In hindsight, I think running had helped cover up  many hypothyroidism symptoms for years because I feel so good when I'm running often.  Running helps prevent my afternoon fatigue (in my post thyroid world - I don't know how it works for people with thyroids, but if I run in the morning I feel much better than if I don't).  If my PCP had done the Hashimoto's test at that first appointment, I would have at least saved myself a lot of worry about whether I had "caused" my own thyroid destruction.  What causes Hashimoto's?  I'm sure some job related stress I was under in 2014 was a contributing factor, but, autoimmune diseases often run in families, and a ton of people are under constant stress and don't have their immune system attack their thyroids, so technically, it "is" my fault, but not necessarily from something I did to myself (and I no longer blame running).  Running helps my mood and helps give me energy, so sacrificing it because I thought I did damage to my thyroid from running probably did not help my anxiety.)
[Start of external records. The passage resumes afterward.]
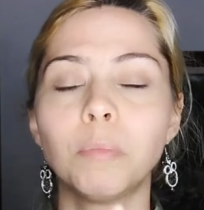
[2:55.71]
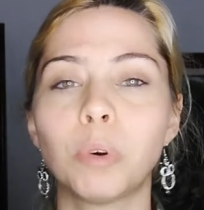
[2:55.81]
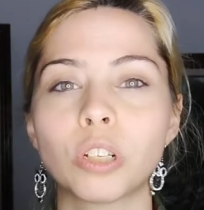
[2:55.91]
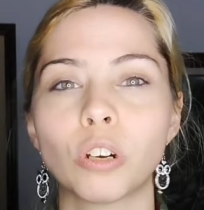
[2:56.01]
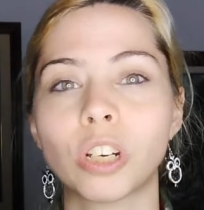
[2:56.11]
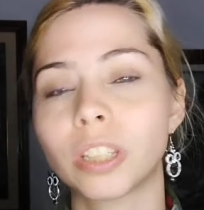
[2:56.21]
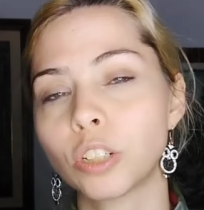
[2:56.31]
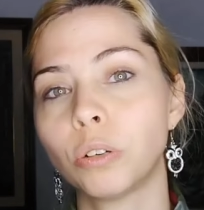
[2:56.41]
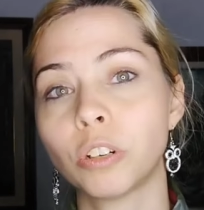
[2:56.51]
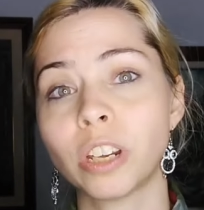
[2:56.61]
pues los
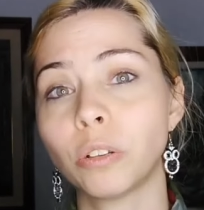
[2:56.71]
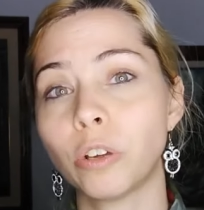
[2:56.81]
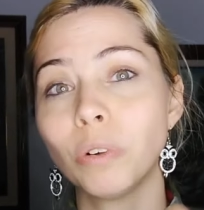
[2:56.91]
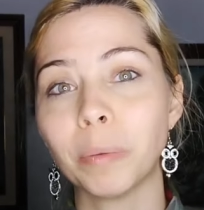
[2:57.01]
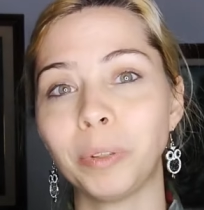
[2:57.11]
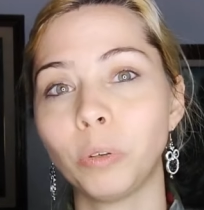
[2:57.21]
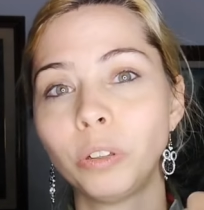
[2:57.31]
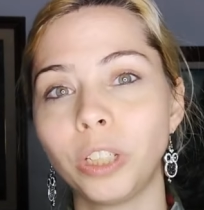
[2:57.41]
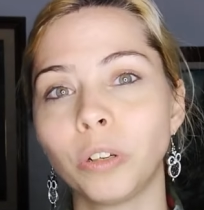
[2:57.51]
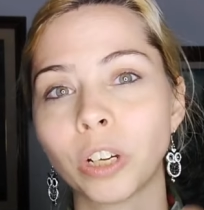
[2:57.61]
estás conociendo. Hay un capítulo
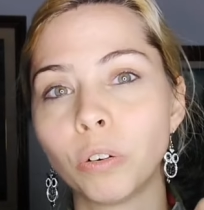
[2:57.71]
entero que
If possible, you could ask your doctor for the Hashimoto's test.  It seems like from my experience and others on this site, doctors are extremely reluctant to order the test, and I don't know why.  It is possible to have subclinical hypothyroidism, where you have a ton of hypothyroidism symptoms but your TSH is in the "normal" range.  I wasn't started on thyroid hormone until after my first thyroid surgery, when my TSH went from 3.14 to above 7... so it is surprising that your doctor won't treat until it gets over 10 (although I think that might be what they do in the UK).
I just wanted to add that Hashimoto's doesn't always lead to a multinodular goiter, and I believe my multinodular goiter occurred because I had mild, undiagnosed hypothyroidism symptoms for a very long time.  (And, I think having Hashimoto's slightly increases the risk for thyroid cancer, but most people with Hashimoto's do not get thyroid cancer - it was just a combination of things in my case and there is probably a genetic component for me since my grandmother also had a thyroidectomy.)